◆ EXERCISE INSTRUCTIONS: Print each entry word for word without images.

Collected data
--

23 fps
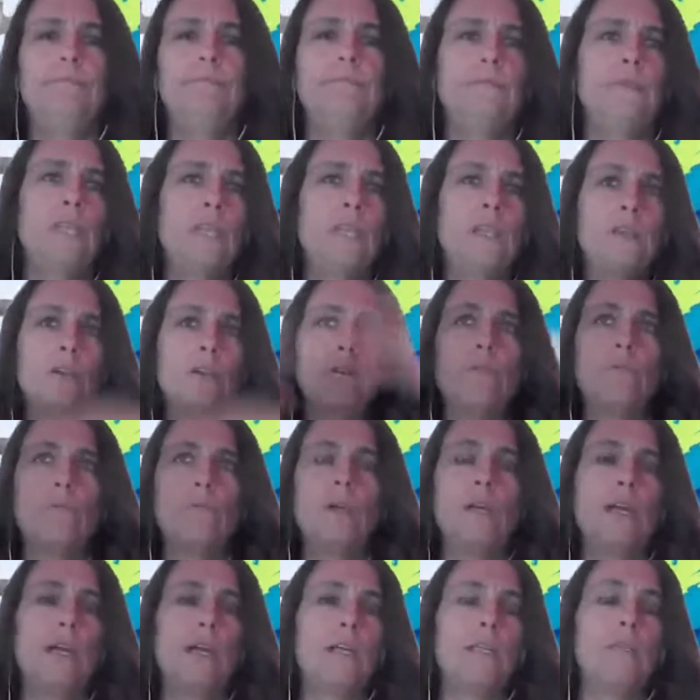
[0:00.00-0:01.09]

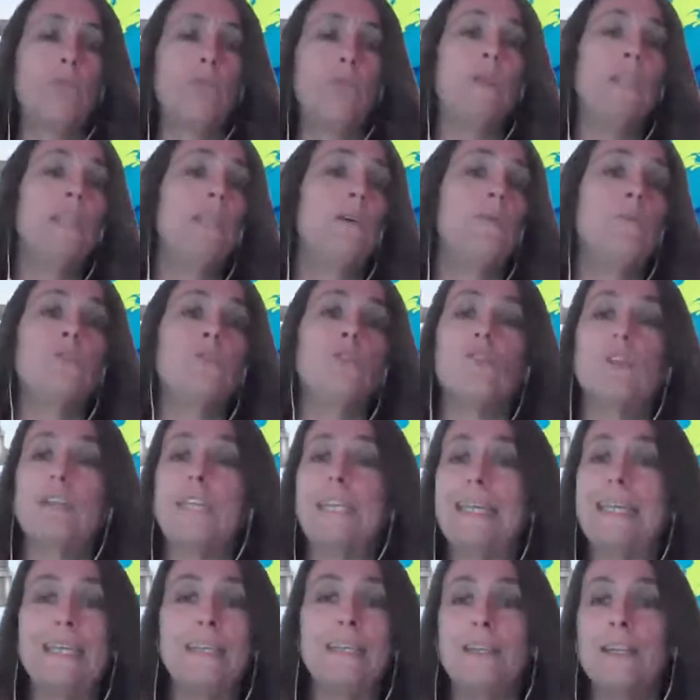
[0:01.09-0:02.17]
willow
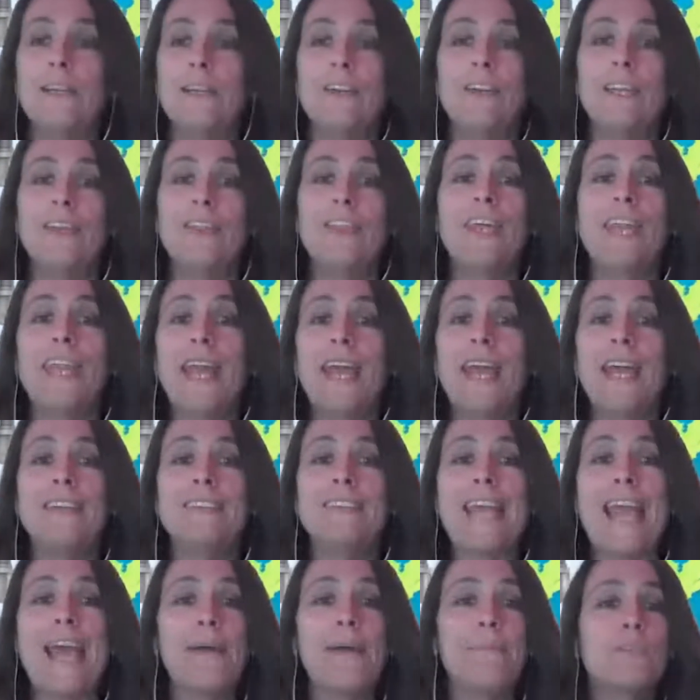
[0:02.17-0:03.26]
tree in an area that
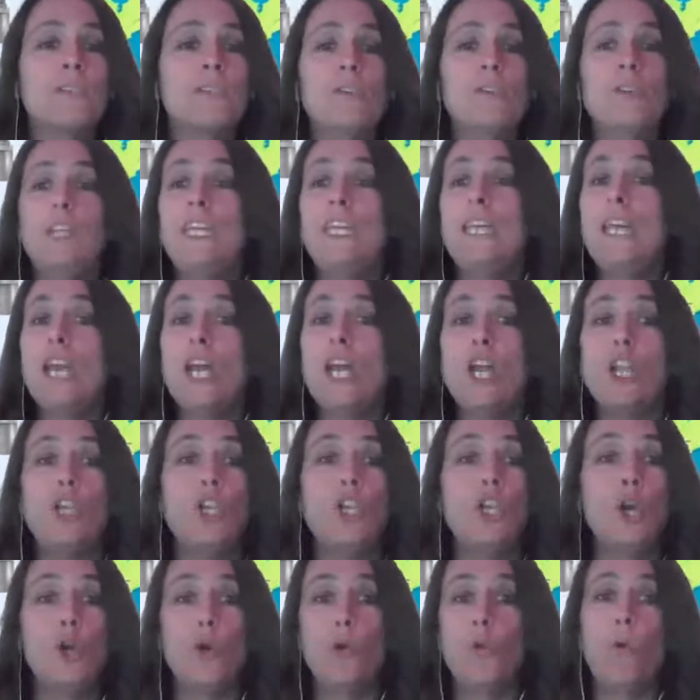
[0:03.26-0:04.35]
has absolutely
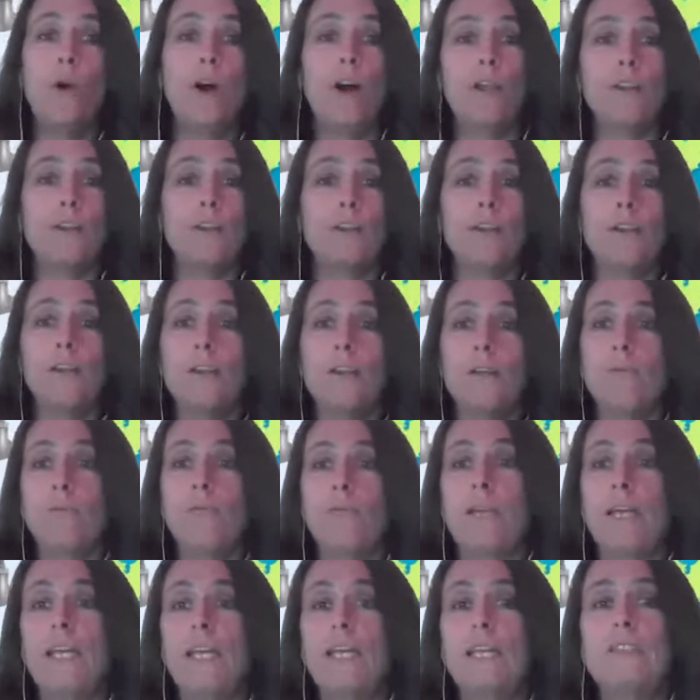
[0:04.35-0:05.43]
no water,
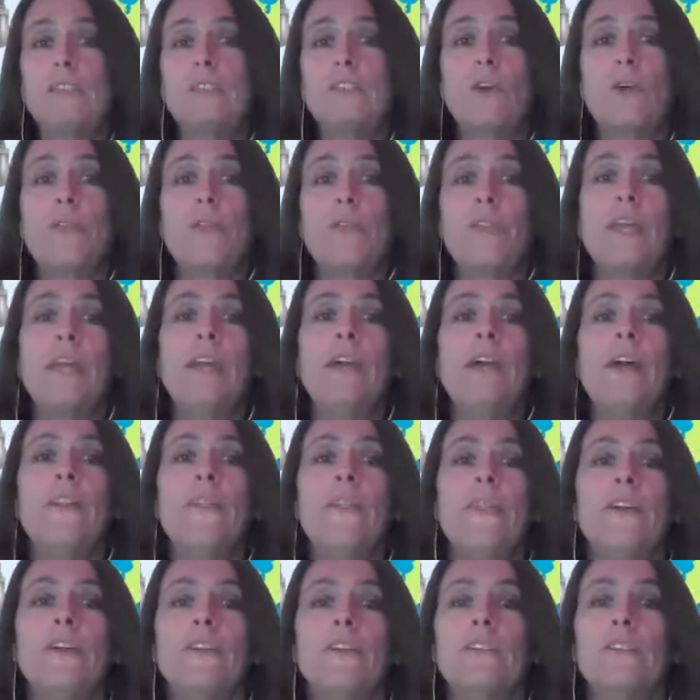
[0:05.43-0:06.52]
right? So
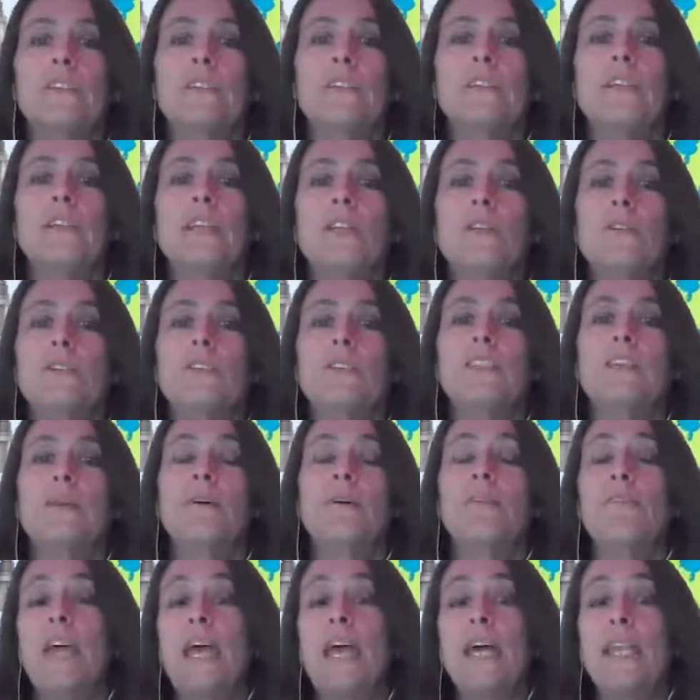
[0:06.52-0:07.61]
there's, some
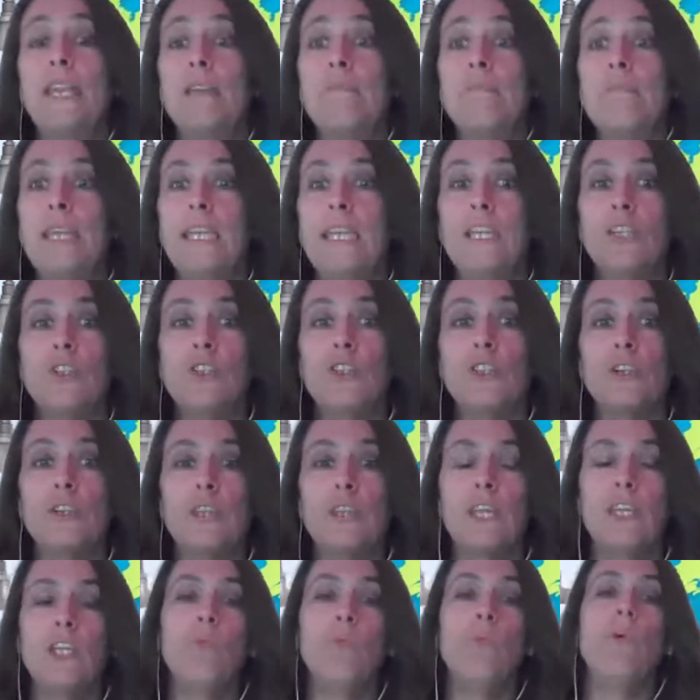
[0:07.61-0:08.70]
of that, and making sure
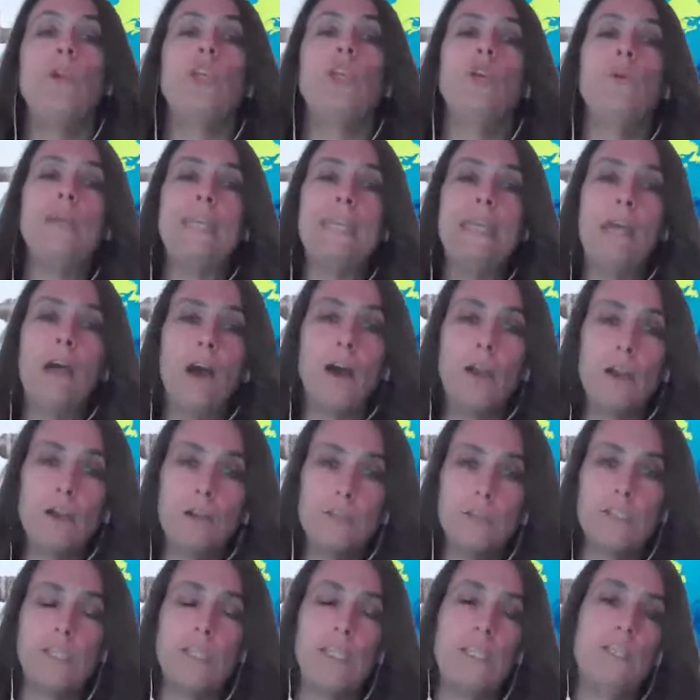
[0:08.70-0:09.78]
that you
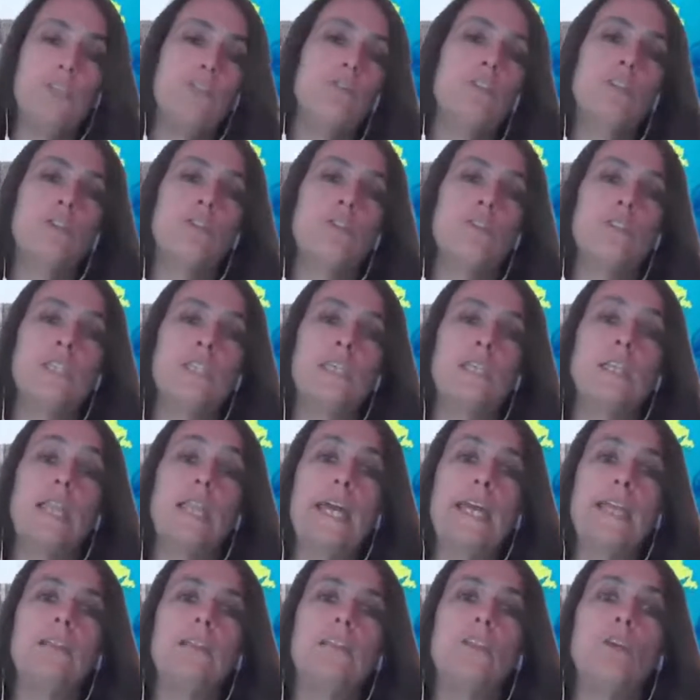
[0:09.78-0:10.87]
aren't introducing
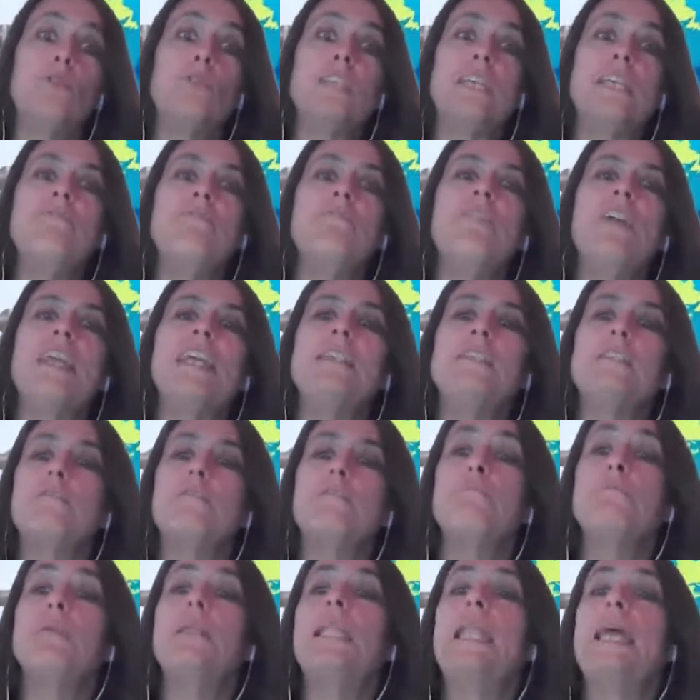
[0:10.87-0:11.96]
like those
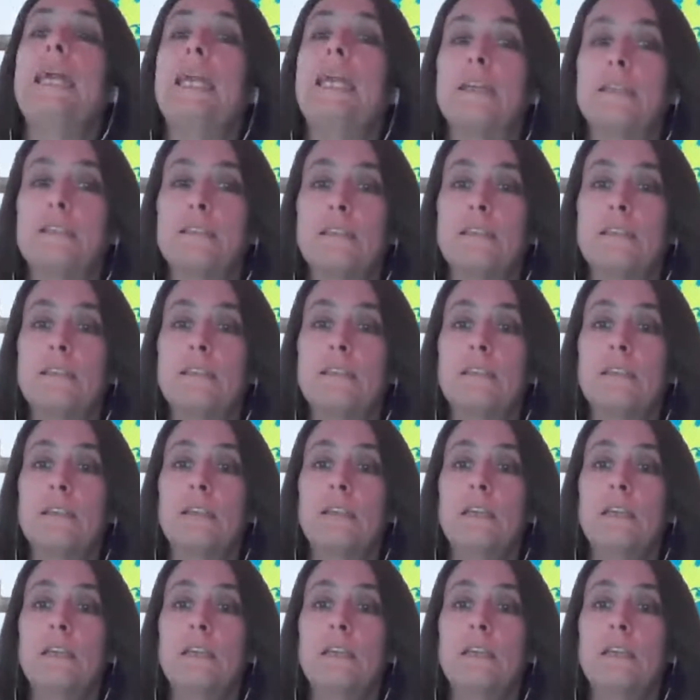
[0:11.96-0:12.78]
invasive plants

--

◆ SOLUTION TO THIS TASK:
23 fps
[0:00.00-0:01.09]

[0:01.09-0:02.17]
willow
[0:02.17-0:03.26]
tree in an area that
[0:03.26-0:04.35]
has absolutely
[0:04.35-0:05.43]
no water,
[0:05.43-0:06.52]
right? So
[0:06.52-0:07.61]
there's, some
[0:07.61-0:08.70]
of that, and making sure
[0:08.70-0:09.78]
that you
[0:09.78-0:10.87]
aren't introducing
[0:10.87-0:11.96]
like those
[0:11.96-0:12.78]
invasive plants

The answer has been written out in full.